Un crâne a été découvert à l'entrée de la grotte n°3. Ma grotte n'est 
pas isolée. Elle fait partie d'un ensemble. Il y a là l'ébauche d'une 
sorte de nécropole. Comment alors ne pas imaginer que les n°1, 2 et 4 
fassent elles aussi partie de cet ensemble ? Ces cinq cavités sont 
situées dans la même couche géologique, à quelques dizaines de mètres 
des distance les unes des autres. Il serait même possible, pourquoi 
limiter ses rêves, qu'elles communiquent par l'intérieur de la montagne,
 en une sorte de "gruyère sépulcral". Si c'était le cas, voilà qui 
placerait ma petite grotte banale au cœur d'un site régional 
important... Quelles perspectives passionnantes !
 Février 
2014. Au cœur de l'hiver cévenol, la nouvelle tombe sur les 
téléscripteurs.
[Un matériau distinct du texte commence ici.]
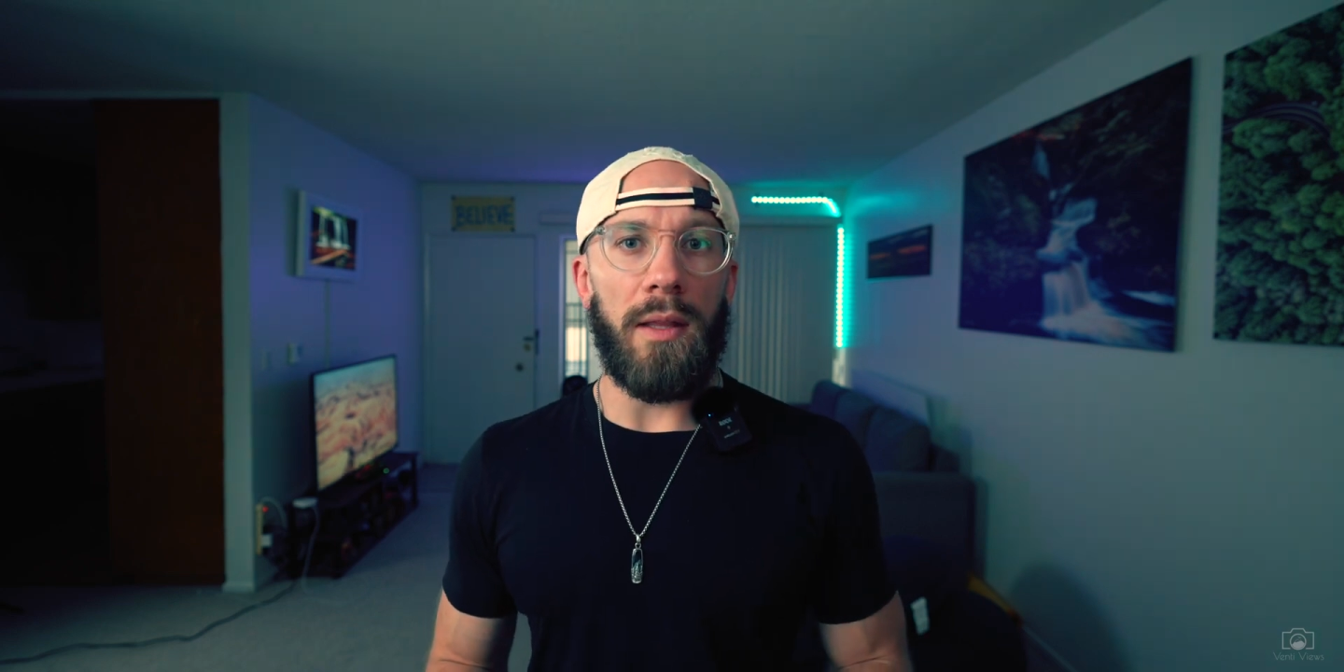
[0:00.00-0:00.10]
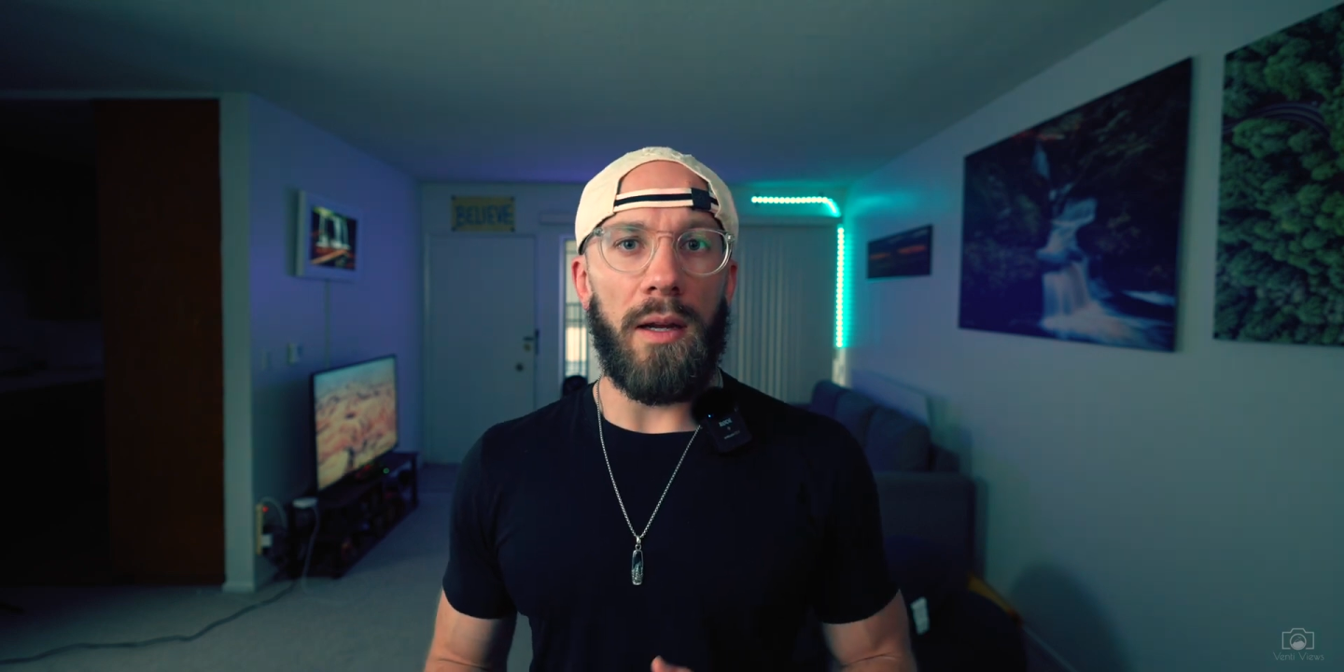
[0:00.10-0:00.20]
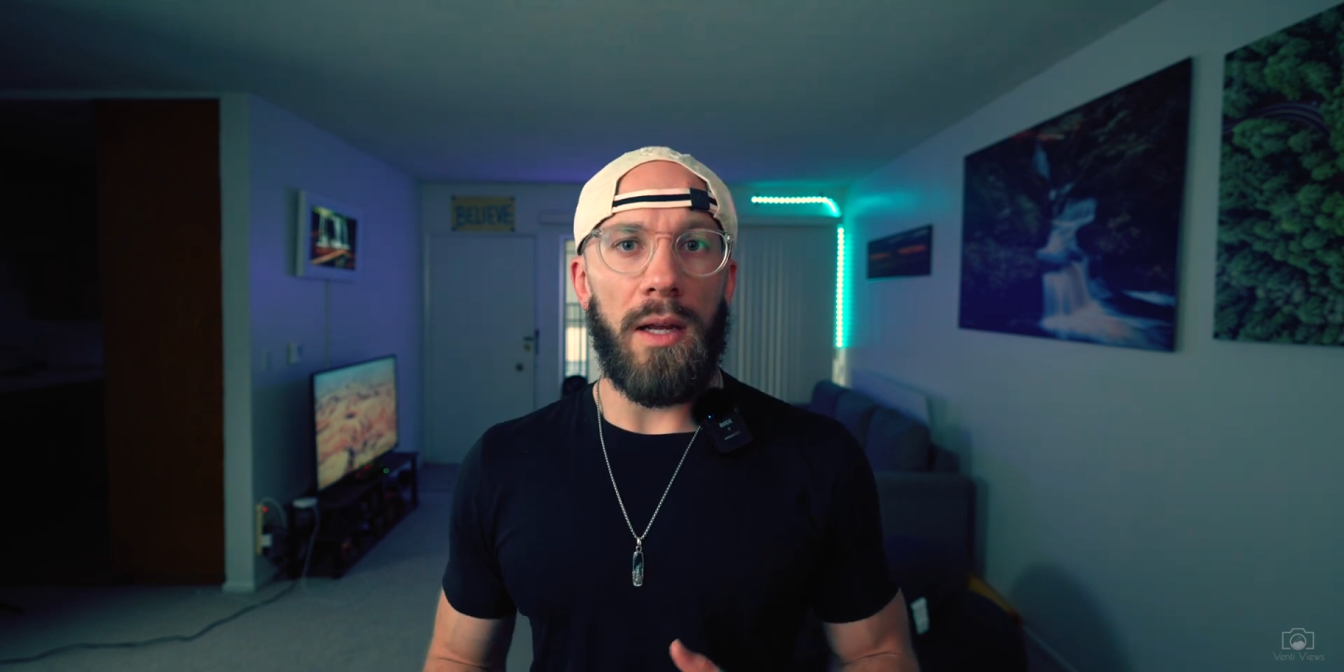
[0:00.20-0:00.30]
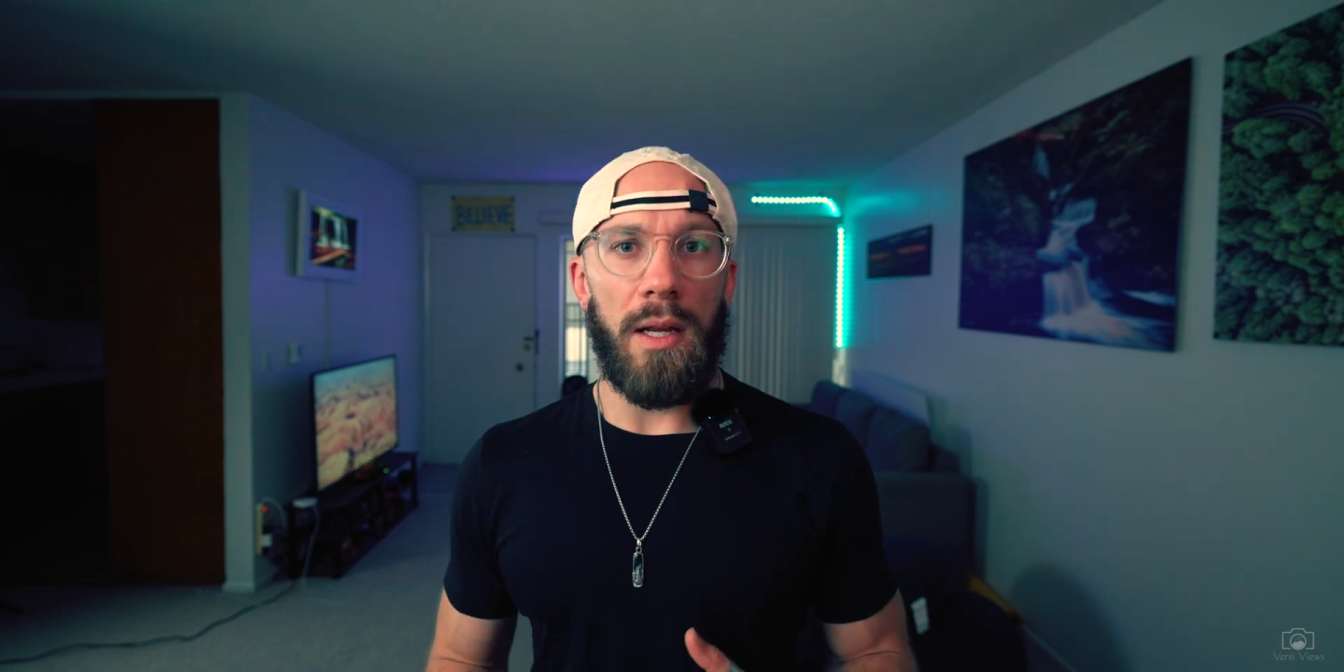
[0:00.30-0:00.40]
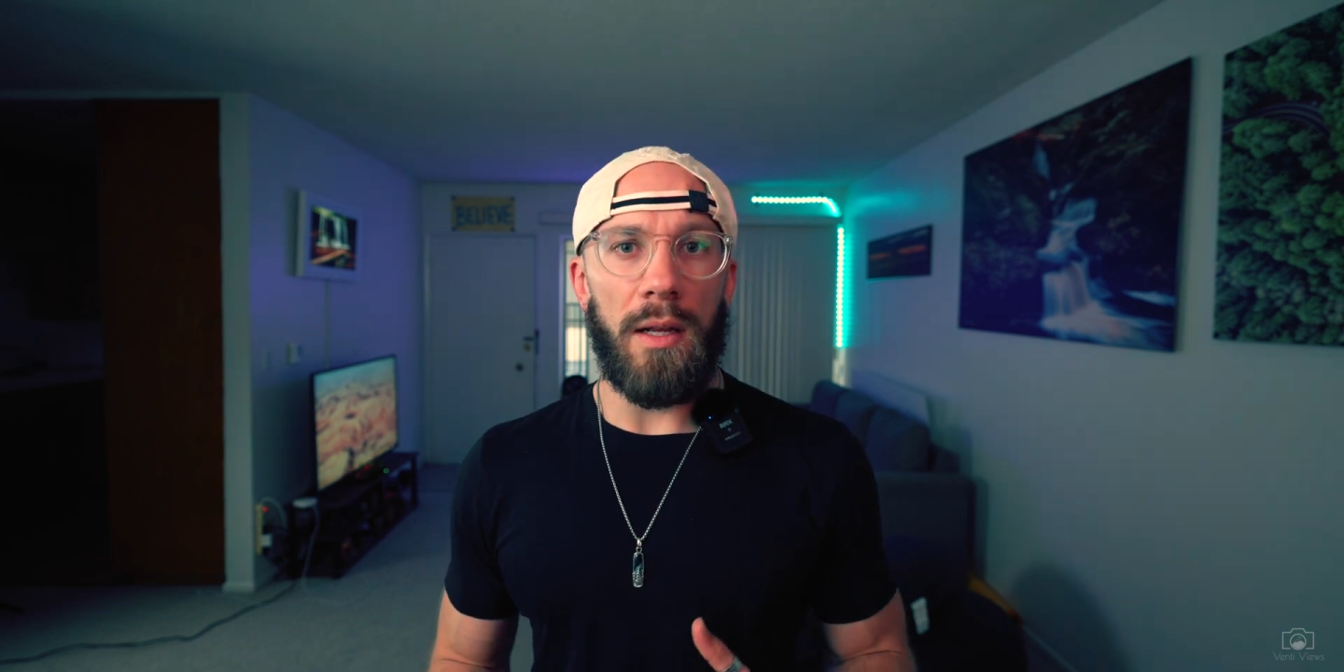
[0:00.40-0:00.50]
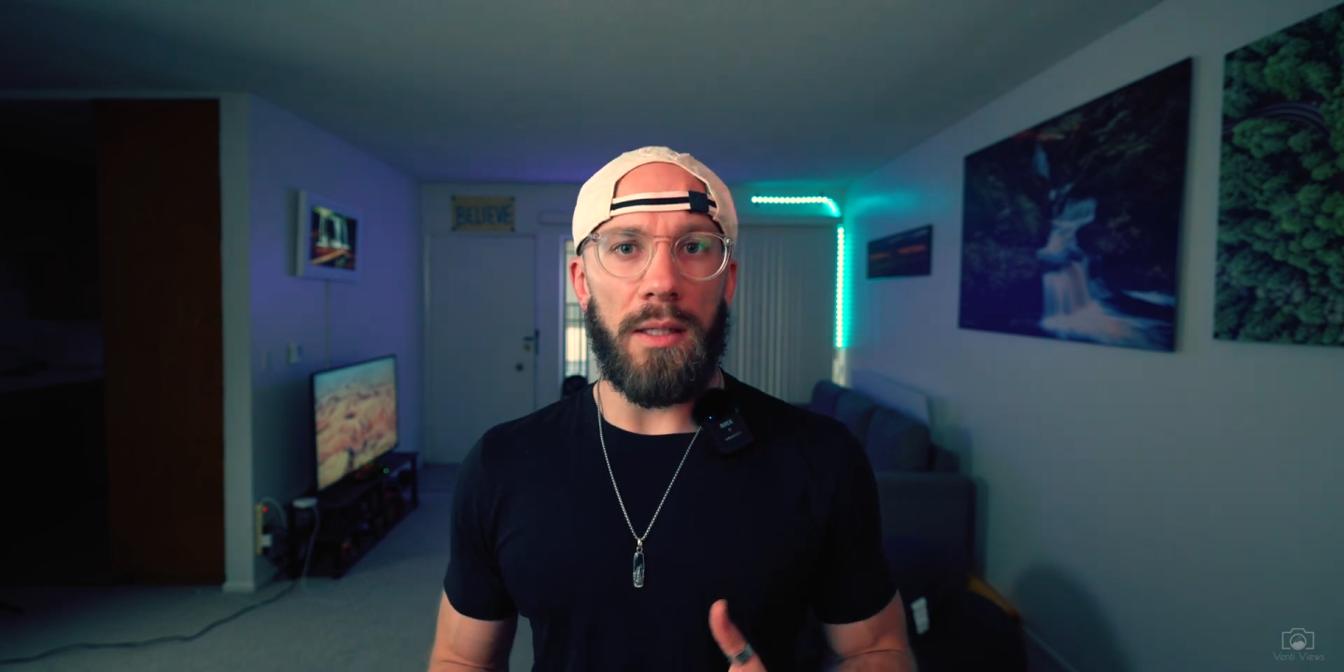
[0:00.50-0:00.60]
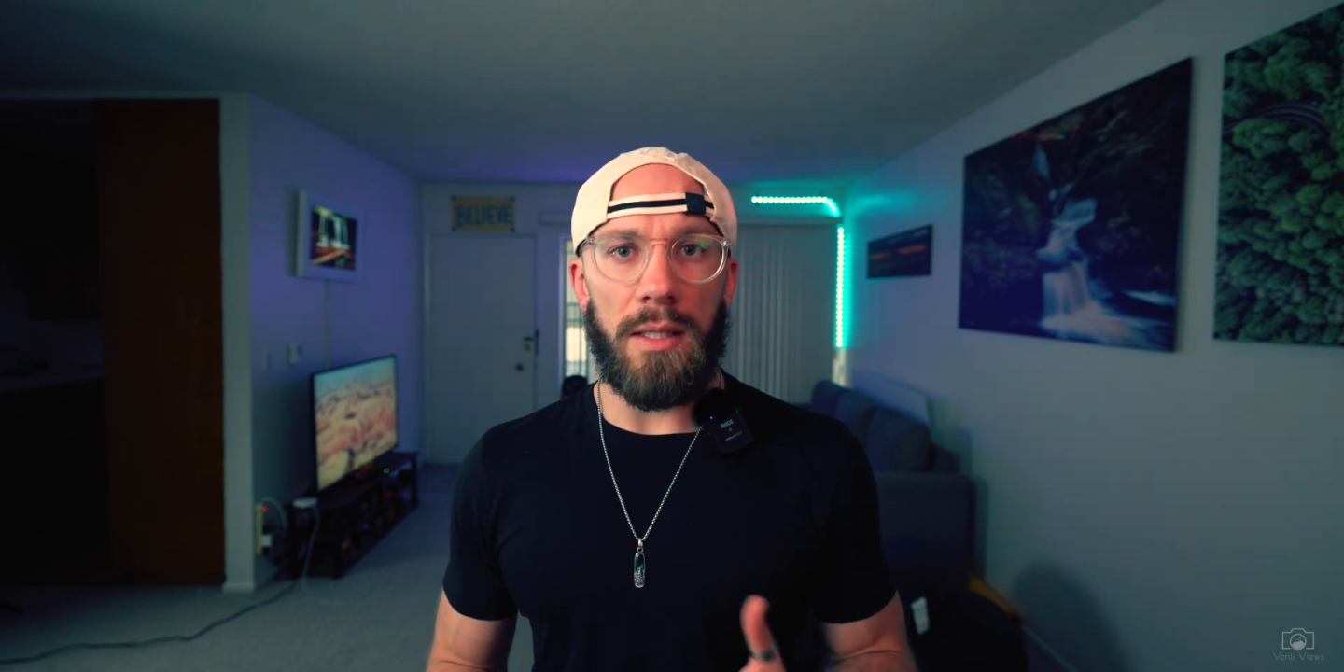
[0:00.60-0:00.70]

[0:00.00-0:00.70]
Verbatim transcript: they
Une anthropologue du CNRS qui travaille sur des sites 
funéraires du Languedoc a appelé mon archéologue. Elle a entendu parler 
de ce petit site de rien du tout, et elle aimerait voir s'il correspond 
au type de sites qui l'intéressent. Si c'est le cas, elle propose de 
réaliser l'étude sur son temps de travail professionnel. Pour la 
science. Incroyable. Le rêve que l'on n'osait pas faire. Dans deux mois 
elle va venir, on va ouvrir la grotte, elle va la regarder, dire ce 
qu'elle en pense. Et peut-être, redémarrer le chantier !!! 7 juin 
2014. Nous sommes tous devant la grotte. Mon archéologue préféré, 
l'anthropologue du CNRS, une autre anthropologue amie de mon 
archéologue... L'ouverture de la cavité est absolument indiscernable 
sous les feuilles et la terre. Nous commençons par évacuer tout ça, et 
faire réapparaître le scellement de novembre 2011. Bigre, il paraît bien
 solide ! Armés d'une simple massette et d'un burin, nous entamons une 
bataille avec la montagne. Il nous faudra plus d'une heure et demi pour 
qu'enfin la petite dalle s'affaisse et laisse apparaître l'étroit 
couloir sombre que je connais si bien. Je m'y introduis le premier. 
C'est tout humide là-dedans, on sent l'hiver encore proche. Les trois 
zones de sondage sont toujours bien en place, tous ossements dehors. Je 
suis ému de retrouver mes amis et je passe un bon moment dans le silence
 à refaire connaissance. Puis je cède ma place à mon archéologue et son 
anthropologue. Celle-ci n'en même pas large. "Quand je travaille en 
grotte, c'est généralement plus large que ça !". Mais elle disparaît 
dans la bouche noire et pendant une demi-heure, là-dessous, les 
conversations et échanges de détails pointus vont bon train. Lorsque 
l'anthropologue réapparaît, tachée et décoiffée, elle a l'air convaincue
 : tout cela semble bien intéressant. Le temps que la seconde 
anthropologue et les amis visitent à leur tour le site, il est déjà 
temps de se préparer au départ. La grotte est à nouveau scellée (avec 
moins de zèle cette fois, pour faciliter une réouverture souhaitée 
prochaine), les feuilles remises en place. La grotte retrouve son 
anonymat. Mais cette fois, cela semble certain : nous reviendrons 
bientôt. Et cette fois, ce sera pour fouiller.19 janvier 2016. L'anthropologue s'est évanouie dans la nature. C'était trop beau. 
Sans doute est-elle retournée à de plus vastes grottes. La petite entrée
 restera scellée à jamais. Ou peut-être quelqu'un la redécouvrira-t-il 
dans quelques décennies, quelques siècles ? En attendant, les corps 
allongés dans le silence et l'obscurité garderont leurs secrets.